Data records

◆ ◆ ◆

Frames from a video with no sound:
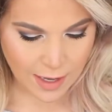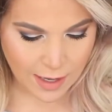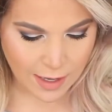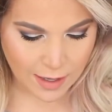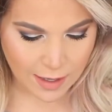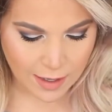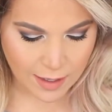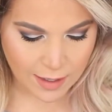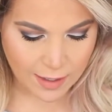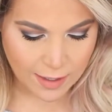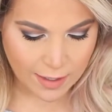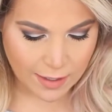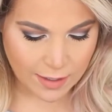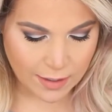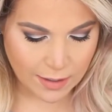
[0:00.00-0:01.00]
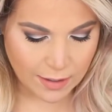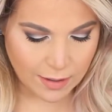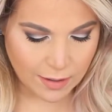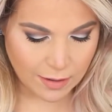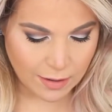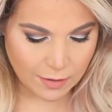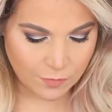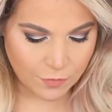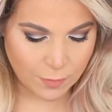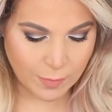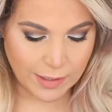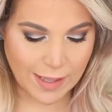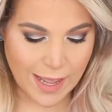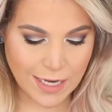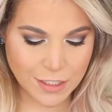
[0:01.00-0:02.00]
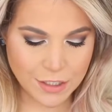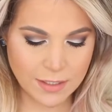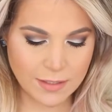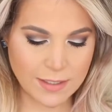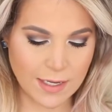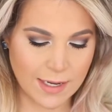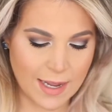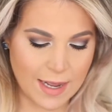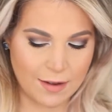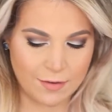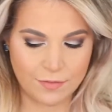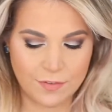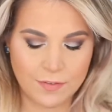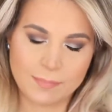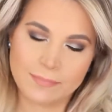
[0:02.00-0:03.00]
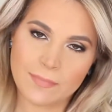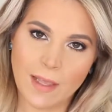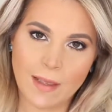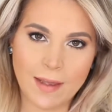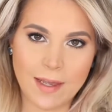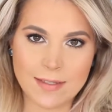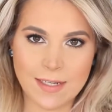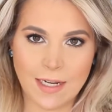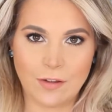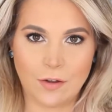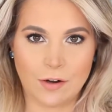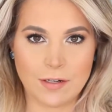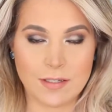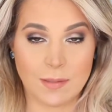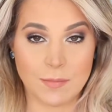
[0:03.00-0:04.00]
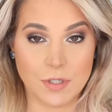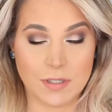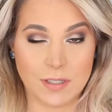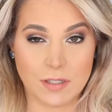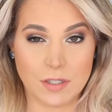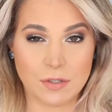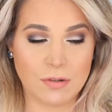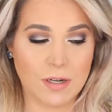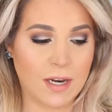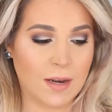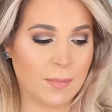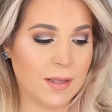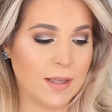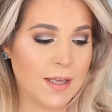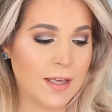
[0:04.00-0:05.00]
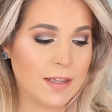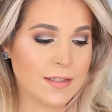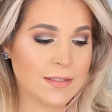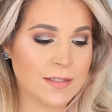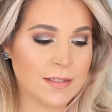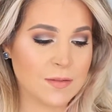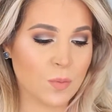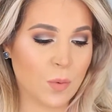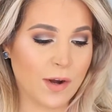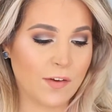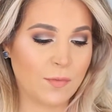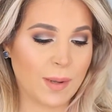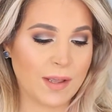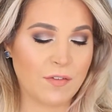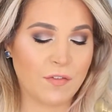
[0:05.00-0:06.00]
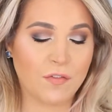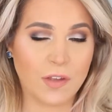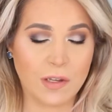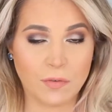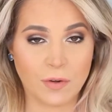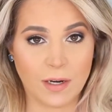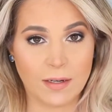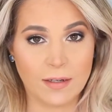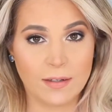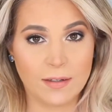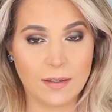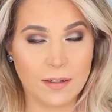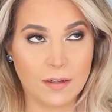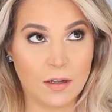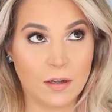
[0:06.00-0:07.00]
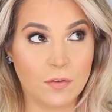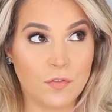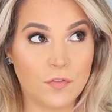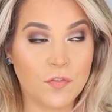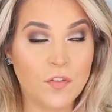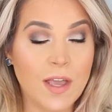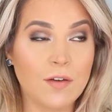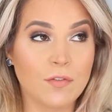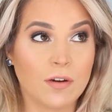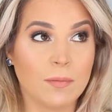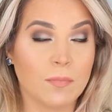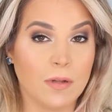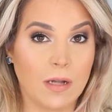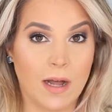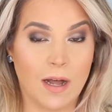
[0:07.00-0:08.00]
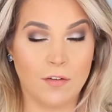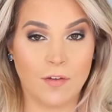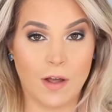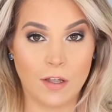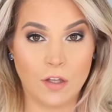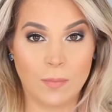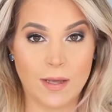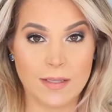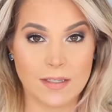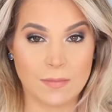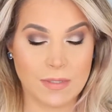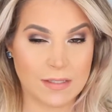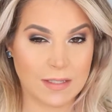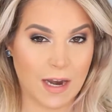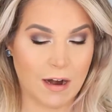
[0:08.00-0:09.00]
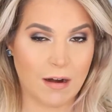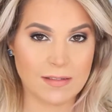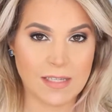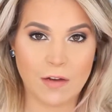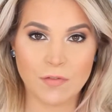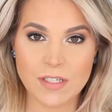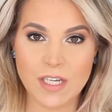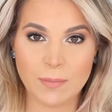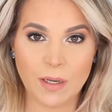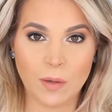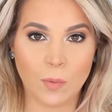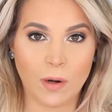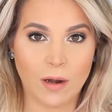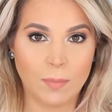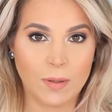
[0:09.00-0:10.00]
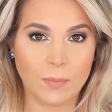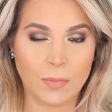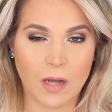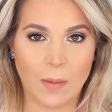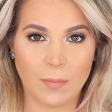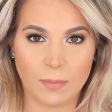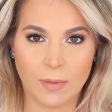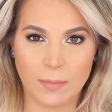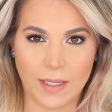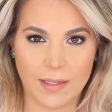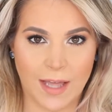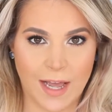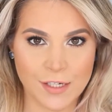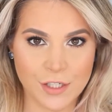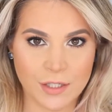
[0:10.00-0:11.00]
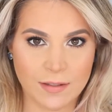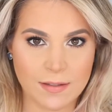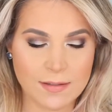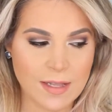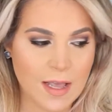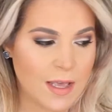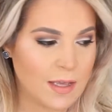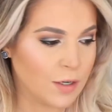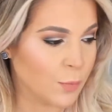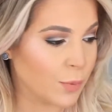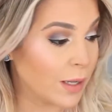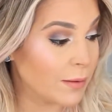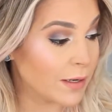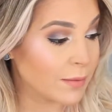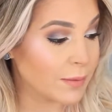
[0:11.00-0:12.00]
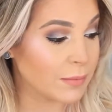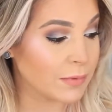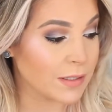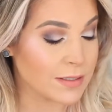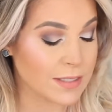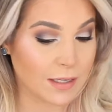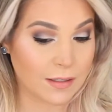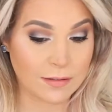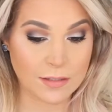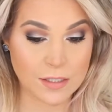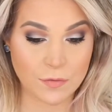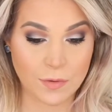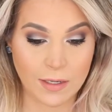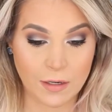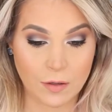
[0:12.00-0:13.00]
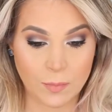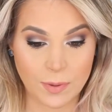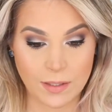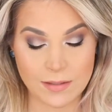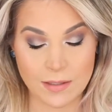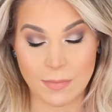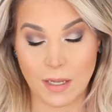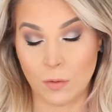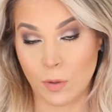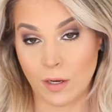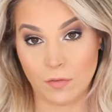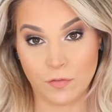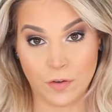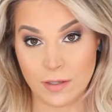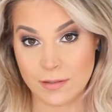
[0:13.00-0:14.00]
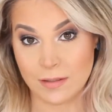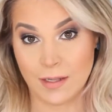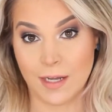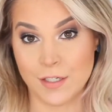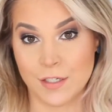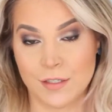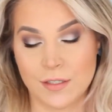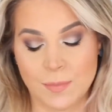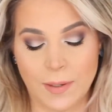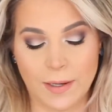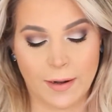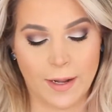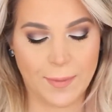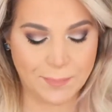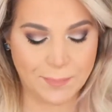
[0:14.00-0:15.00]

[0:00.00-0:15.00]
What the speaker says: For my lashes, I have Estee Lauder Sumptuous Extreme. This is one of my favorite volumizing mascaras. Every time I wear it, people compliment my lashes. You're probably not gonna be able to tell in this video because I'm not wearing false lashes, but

◆ ◆ ◆

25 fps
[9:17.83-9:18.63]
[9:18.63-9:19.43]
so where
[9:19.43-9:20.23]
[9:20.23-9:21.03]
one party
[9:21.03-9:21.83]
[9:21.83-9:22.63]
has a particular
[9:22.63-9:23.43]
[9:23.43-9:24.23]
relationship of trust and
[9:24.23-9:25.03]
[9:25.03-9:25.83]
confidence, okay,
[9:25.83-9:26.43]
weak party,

◆ ◆ ◆

## Required work
Using the records above, select and copy every line that has the word "video".

## Solution for this problem
Frames from a video with no sound:
What the speaker says: For my lashes, I have Estee Lauder Sumptuous Extreme. This is one of my favorite volumizing mascaras. Every time I wear it, people compliment my lashes. You're probably not gonna be able to tell in this video because I'm not wearing false lashes, but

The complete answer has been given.